Bottaro: «Sono felice di cedere gratuitamente quel palazzo perché lo Stato siamo noi, quindi lo diamo alla collettività; perché è l’unico modo per completare il palazzo e soddisfare le esigenze dell’edilizia giudiziaria (l’alternativa è perdere le risorse e il nostro tribunale); 4.184.000 euro sono stati dati già dallo Stato. Mi auguro che questo provvedimento possa avere il consenso unanime dell’amministrazione, perché tutela il nostro tribunale da delle “aggressioni”».
De Toma: «Dispiace cedere un bene. Con l’avvento del processo telematico, credo che le aule di giustizia serviranno meno».
Corrado: «Se io cedo un bene di questo tipo, qualora dovesse succedere qualcosa, chi ne risponderebbe? Sarebbe stato importante avere in aula il dirigente dei lavori pubblici».
Ventura: «Finalmente ci saranno gli uffici giudiziari che da anni vedono dei lavori incompleti, per i quali sono stati stanziati importanti fondi pubblici e, nonostante ciò, i lavori sono incompleti. Il completamento di questo palazzo permetterà una razionalizzazione dei costi (perché si tolgono gli uffici per cui stiamo pagando i fitti ai privati)».
De Laurentis: «Se dovesse venire meno l’uso, quindi per esempio il Tribunale venisse accorpato ad un’altra città, e l’immobile dovesse rimanere in stato di abbandono, che succederebbe? C’è la garanzia che l’immobile verrà usato come tribunale?»
Briguglio: «Sindaco, continui imperterrito su questa strada ad avere grande fiducia nella sua maggioranza che finalmente si è compattata».
Di Lernia: «Mi asterrò perché avrei voluto vedere meglio la cessione del palazzo, che è un nostro bene».

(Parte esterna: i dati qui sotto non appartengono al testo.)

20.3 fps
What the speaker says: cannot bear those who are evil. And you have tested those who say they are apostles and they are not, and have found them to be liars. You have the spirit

F. Laurora: «Palazzo Carcano al Comune è costato circa 600.000 euro. Ho dei dubbi su questa operazione, perché il dirigente del demanio mi dice che se dovessero occorrere altri soldi dobbiamo discuterne. Con 2.000.000 di euro ti compri un bene della collettività tranese, dovremmo mettere un emendamento nella ipotesi che il Governo accorpi il tribunale a Foggia o a Bari. Questo contenitore non andrà a risolvere il problema degli uffici giudiziari a Trani. Con 1.000.000, sistemiamo la ex Palumbo. Bisogna istituire la Cittadella della giustizia a Trani, con parcheggi e un palazzo di cinque, sei piani: avremmo risolto il problema. Tutto questo in un sito strategico: il carcere. E i detenuti rimanevano lì, così non andavano avanti e indietro i mezzi penitenziari». Il consigliere ha chiesto una sospensione di un quarto d’ora per richiedere la presenza in aula dei revisori dei conti. La richiesta non è stata approvata.

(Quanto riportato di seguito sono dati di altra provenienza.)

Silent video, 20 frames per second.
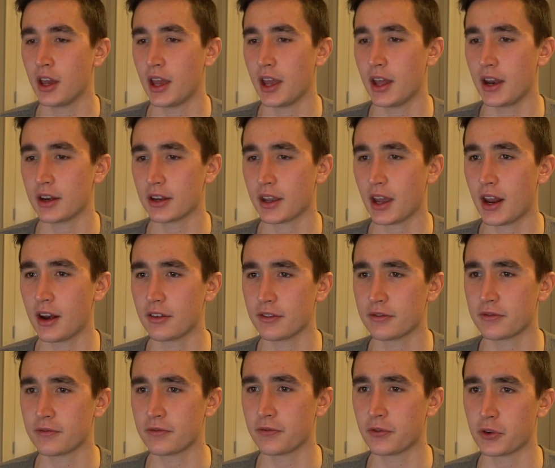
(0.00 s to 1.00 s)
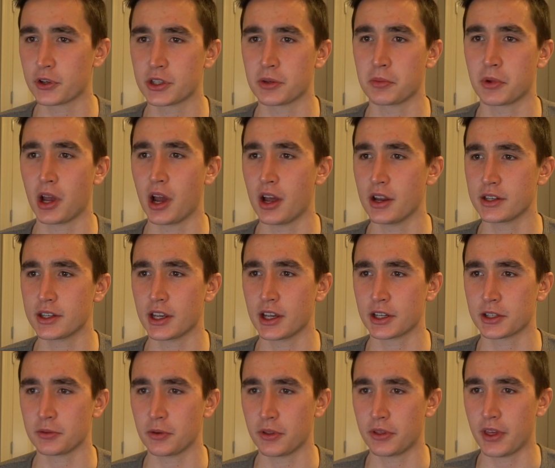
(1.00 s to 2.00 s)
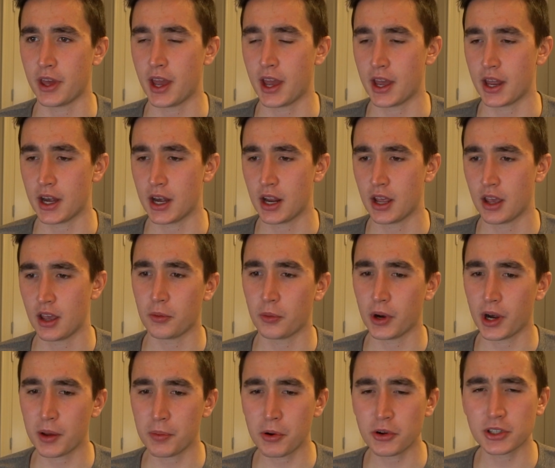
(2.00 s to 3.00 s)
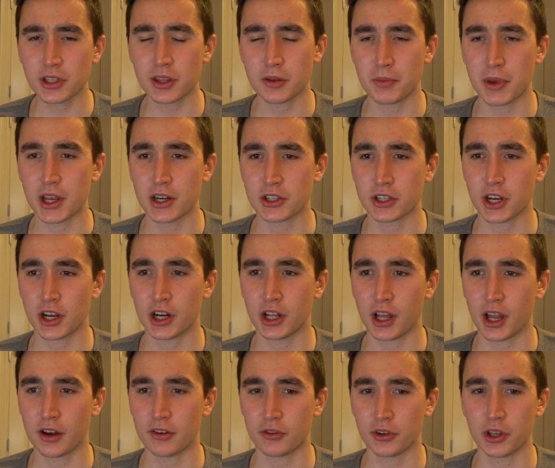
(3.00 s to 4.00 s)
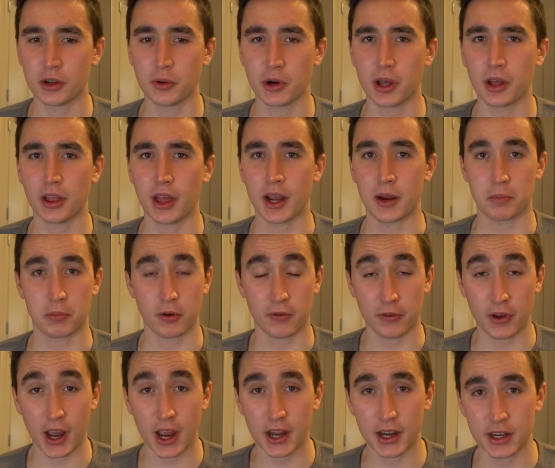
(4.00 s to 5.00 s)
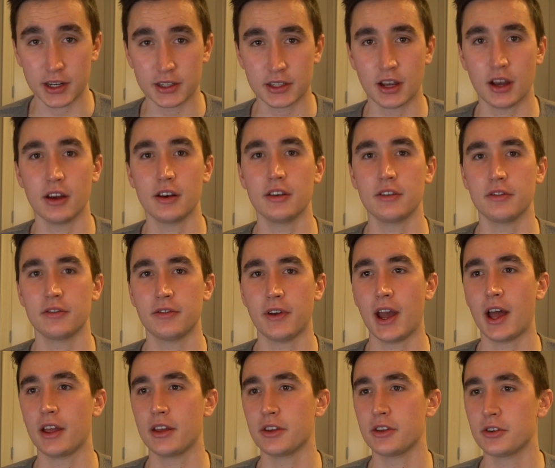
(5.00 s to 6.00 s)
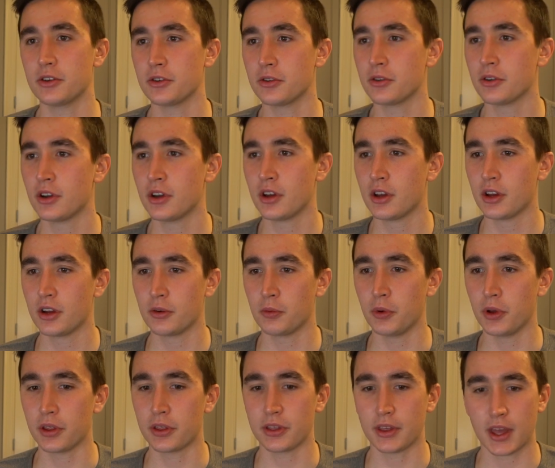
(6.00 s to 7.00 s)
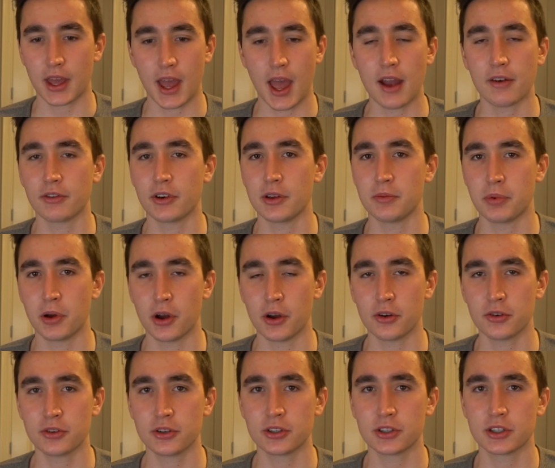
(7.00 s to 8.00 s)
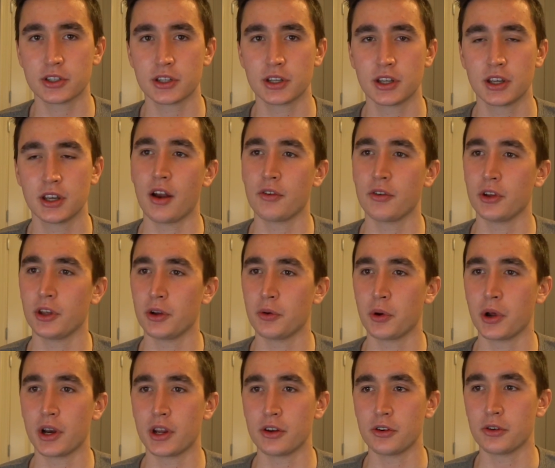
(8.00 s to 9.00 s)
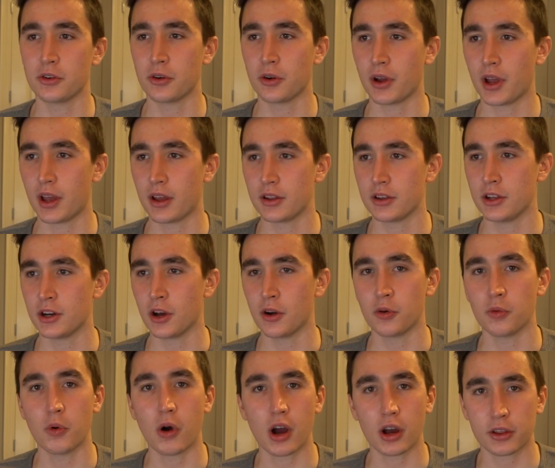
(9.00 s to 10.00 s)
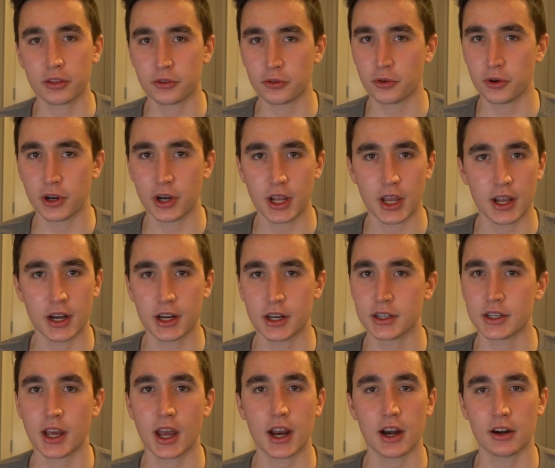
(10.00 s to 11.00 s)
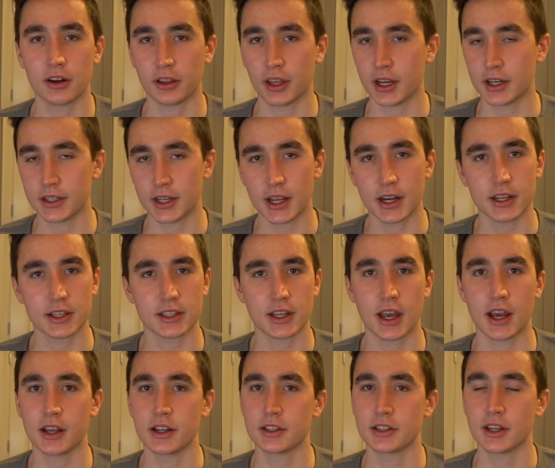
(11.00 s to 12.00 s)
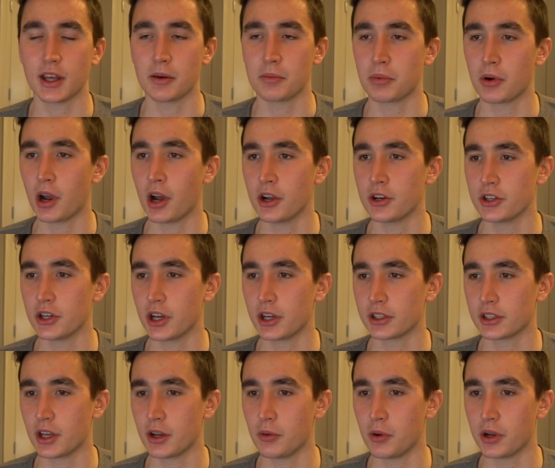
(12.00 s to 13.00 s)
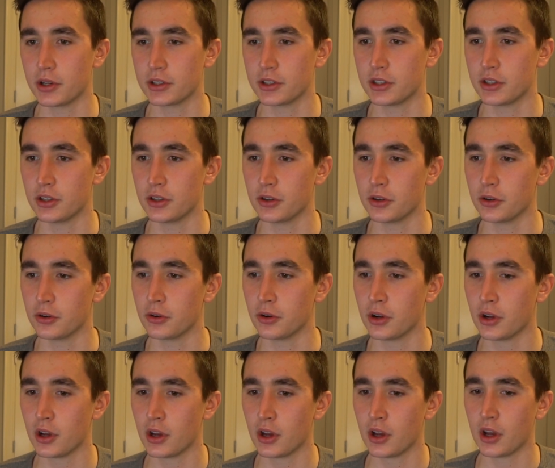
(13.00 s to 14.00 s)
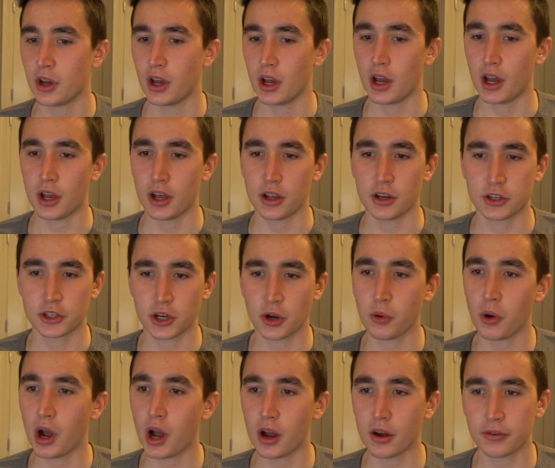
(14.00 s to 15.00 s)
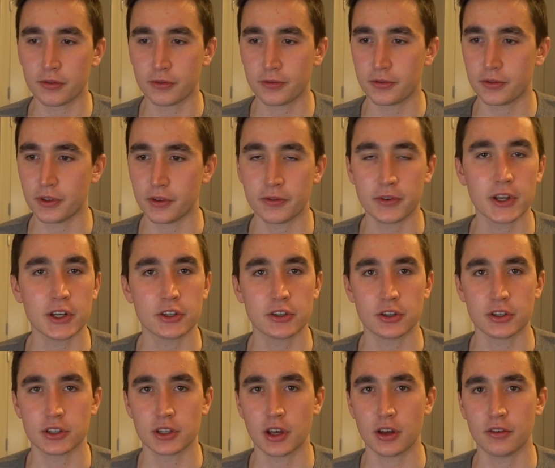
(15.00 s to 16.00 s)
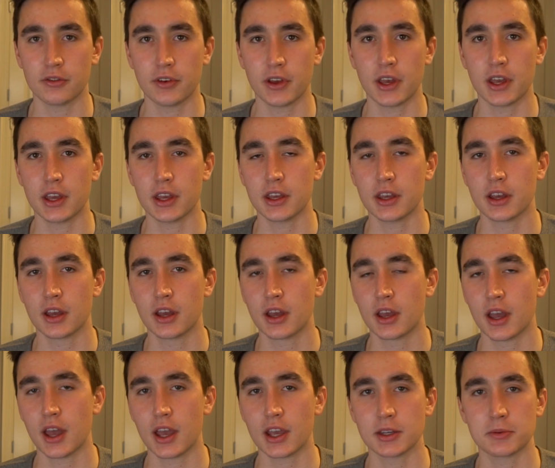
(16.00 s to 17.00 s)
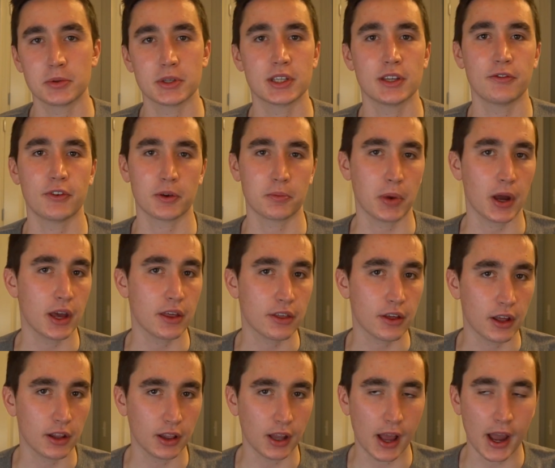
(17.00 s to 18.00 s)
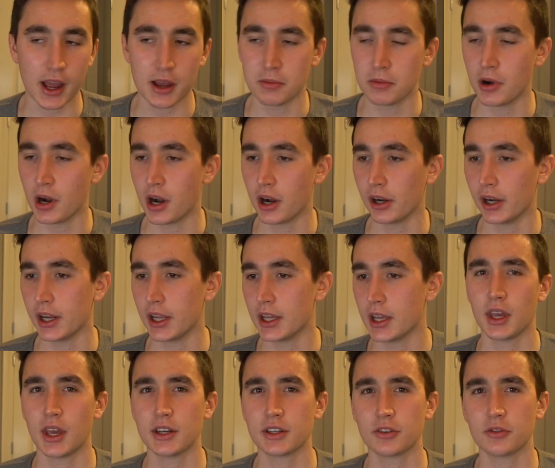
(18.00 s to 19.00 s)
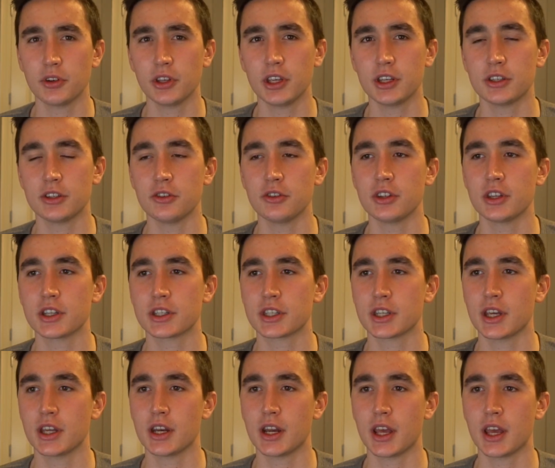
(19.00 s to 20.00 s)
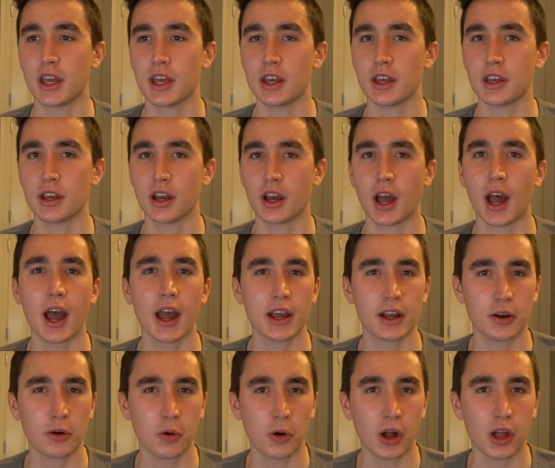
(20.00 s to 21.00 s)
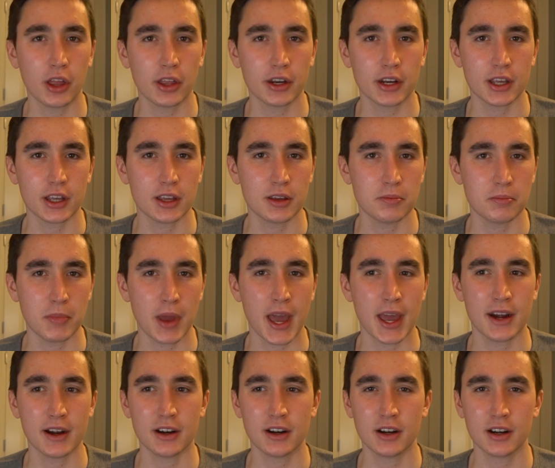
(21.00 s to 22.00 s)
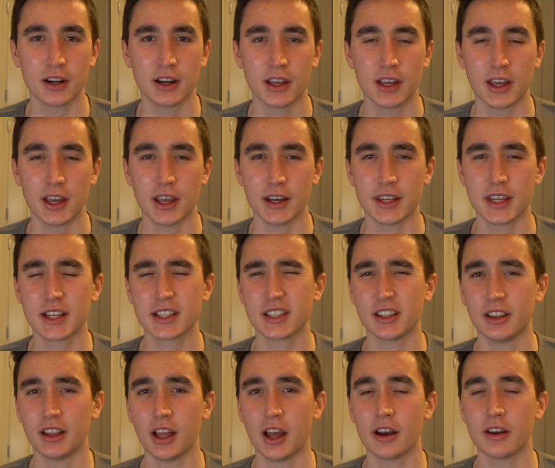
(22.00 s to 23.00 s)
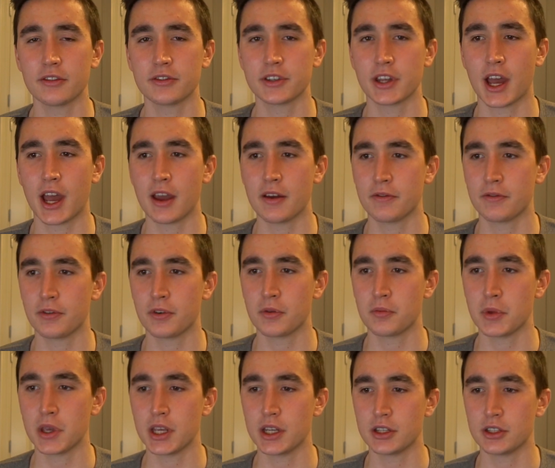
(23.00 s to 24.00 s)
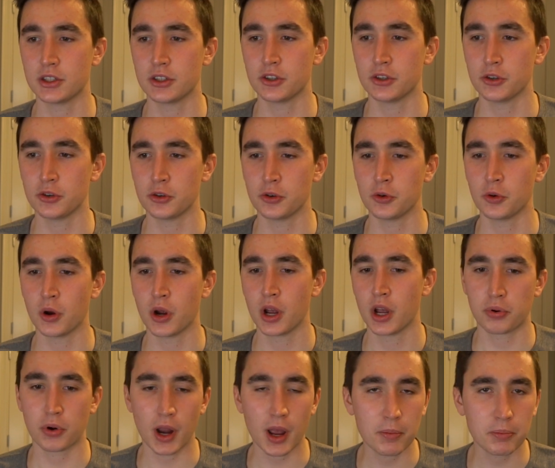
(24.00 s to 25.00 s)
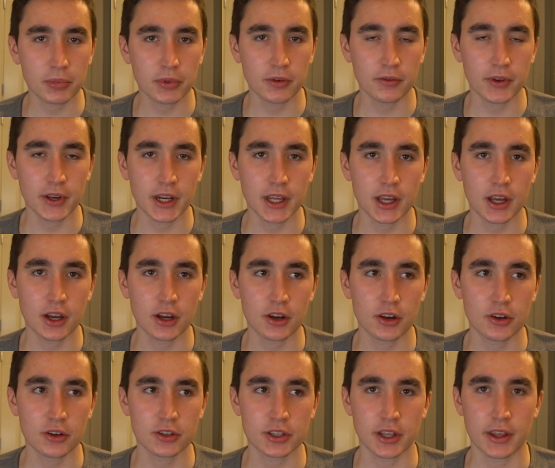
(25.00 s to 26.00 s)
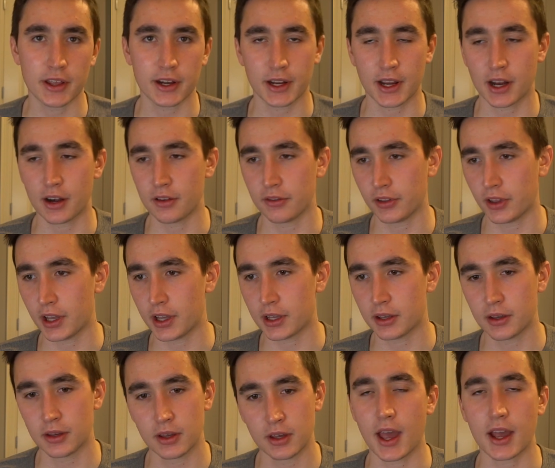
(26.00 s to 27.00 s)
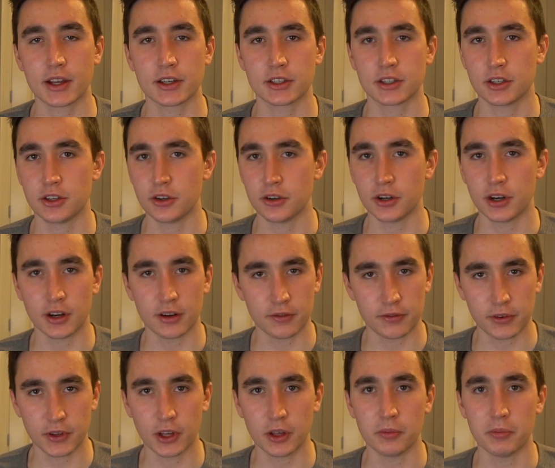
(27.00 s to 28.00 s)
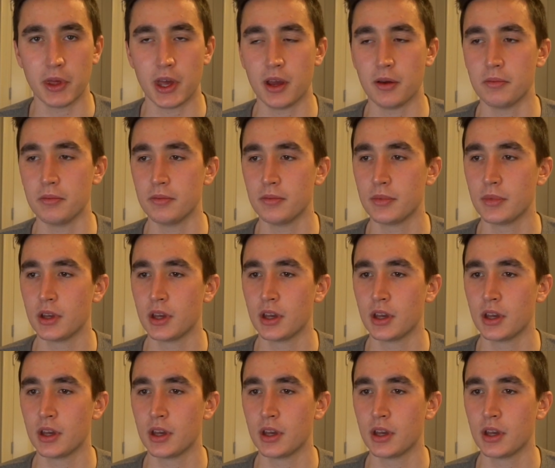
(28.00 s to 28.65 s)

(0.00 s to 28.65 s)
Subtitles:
And kind of for some context with that, when I post on the main channel, I really want to provide a ton of value with every post. I really want to, walk through an entire data science type project. I want to show off the features of a specific Python library. And to really do this in a high quality manner, it takes a lot of time for me to prep the videos and then execute and film them.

Bottaro: «Lo Stato ci ha dato 4.000.000 che noi abbiamo buttato. Il Ministero ce li ha chiesti indietro. E noi cediamo il bene. Lo Stato ci ha detto: “Avete buttato dei soldi nostri, della Ragioneria dello Stato”. Lo Stato in quel palazzo non fa una discoteca. Il Ministero della giustizia e della difesa stanno pensando di prendersi una parte della caserma dismessa per utilizzarla in parte come archivi».